What is expected - Of the lines below, reproduce exactly those from the line containing "[0:02.00-0:02.36]" to the end, including both the first and the last.
----
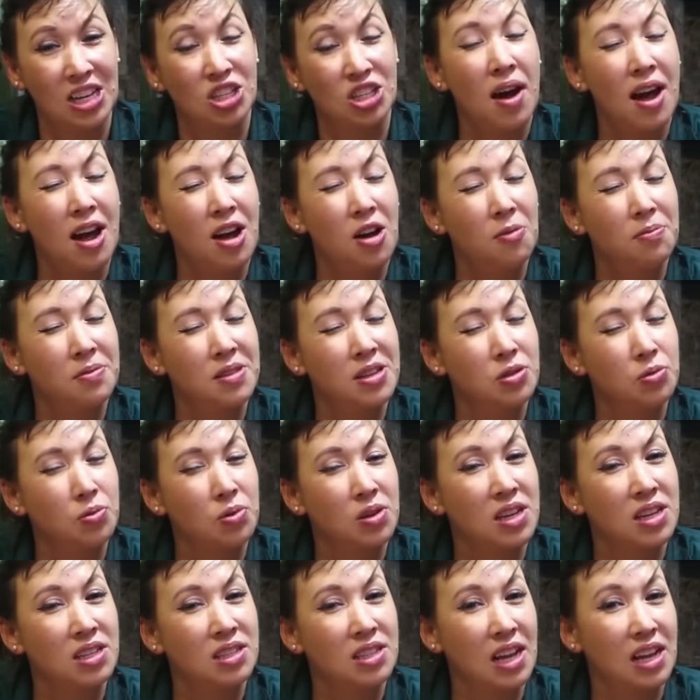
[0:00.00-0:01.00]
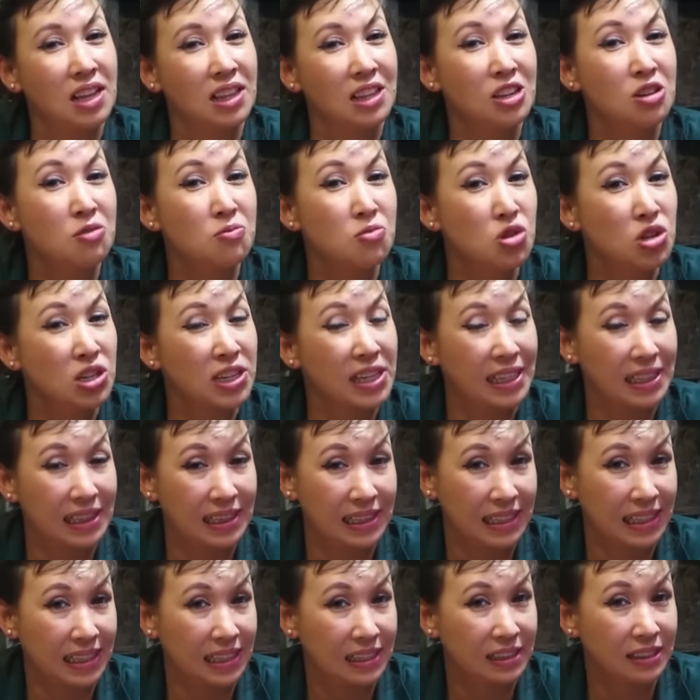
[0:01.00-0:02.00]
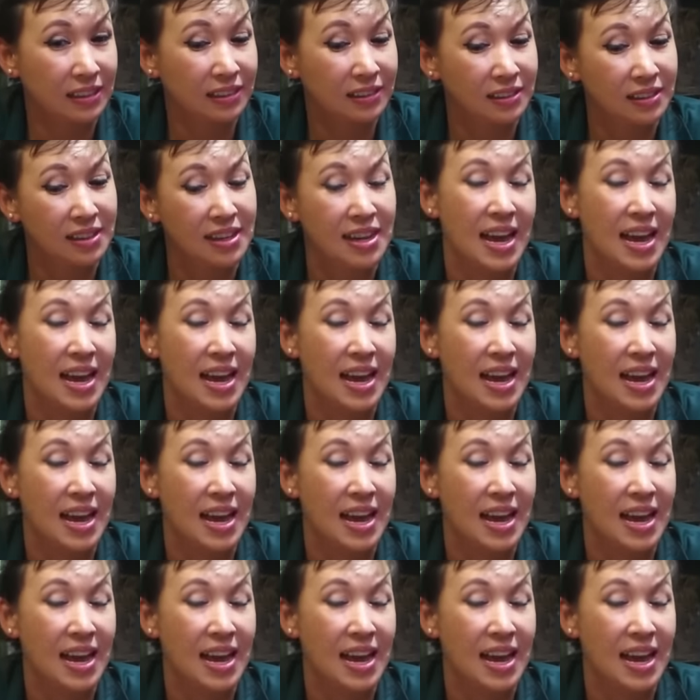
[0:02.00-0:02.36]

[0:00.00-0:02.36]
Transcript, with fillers: I hope this was a little more clear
----
The answer -
[0:02.00-0:02.36]

[0:00.00-0:02.36]
Transcript, with fillers: I hope this was a little more clear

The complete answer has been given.